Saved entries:
════════════════

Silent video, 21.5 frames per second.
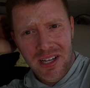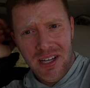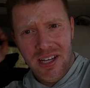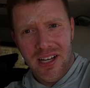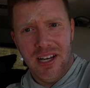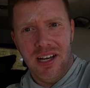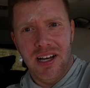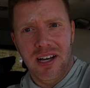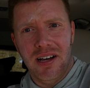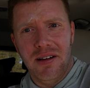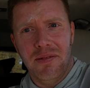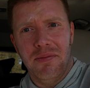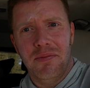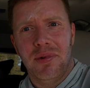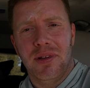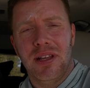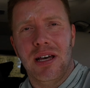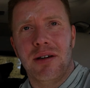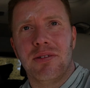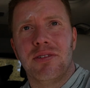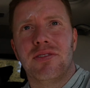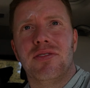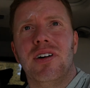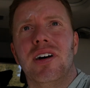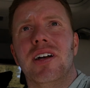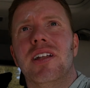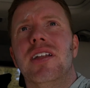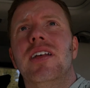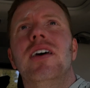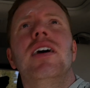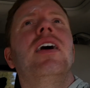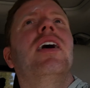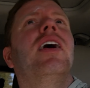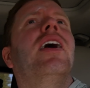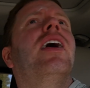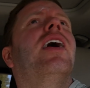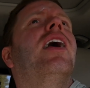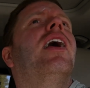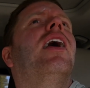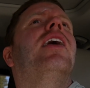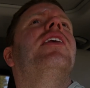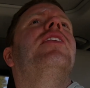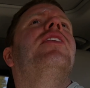But that was fun.
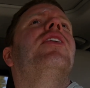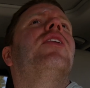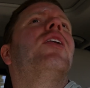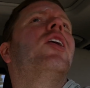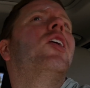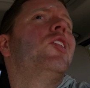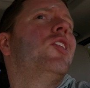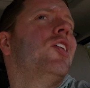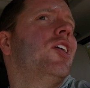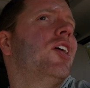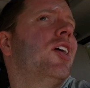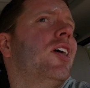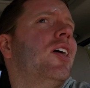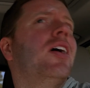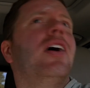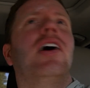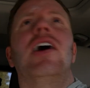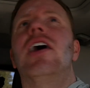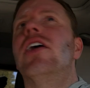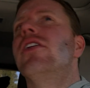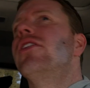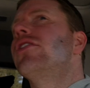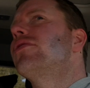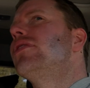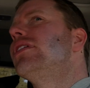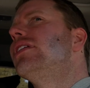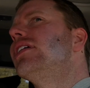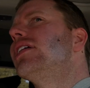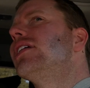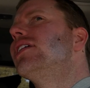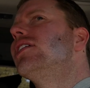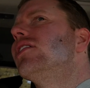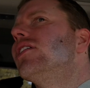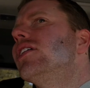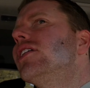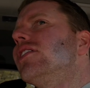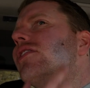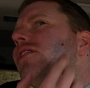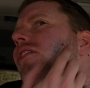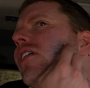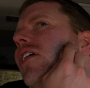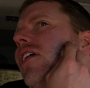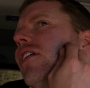I had no idea. I look
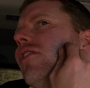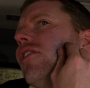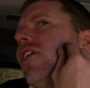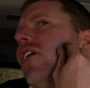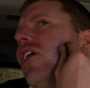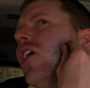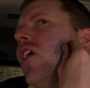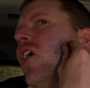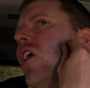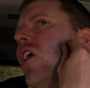ridiculous. I have a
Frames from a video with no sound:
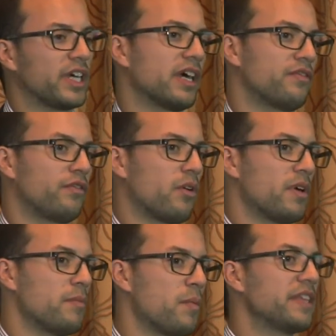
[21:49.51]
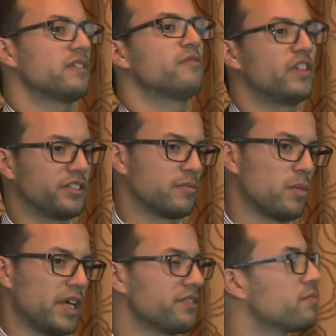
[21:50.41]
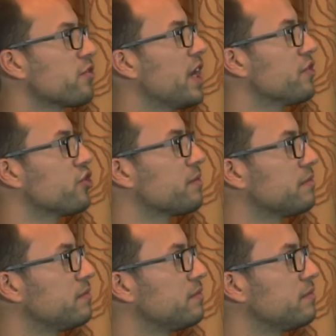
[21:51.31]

we get from a momentum-filtered momentum strategy.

════════════════

Here the job is to print the data above exactly, except for any pictures.

RESPONSE FOR THIS EXERCISE:
Silent video, 21.5 frames per second.
But that was fun.
I had no idea. I look
ridiculous. I have a
Frames from a video with no sound:
[21:49.51]
[21:50.41]
[21:51.31]

we get from a momentum-filtered momentum strategy.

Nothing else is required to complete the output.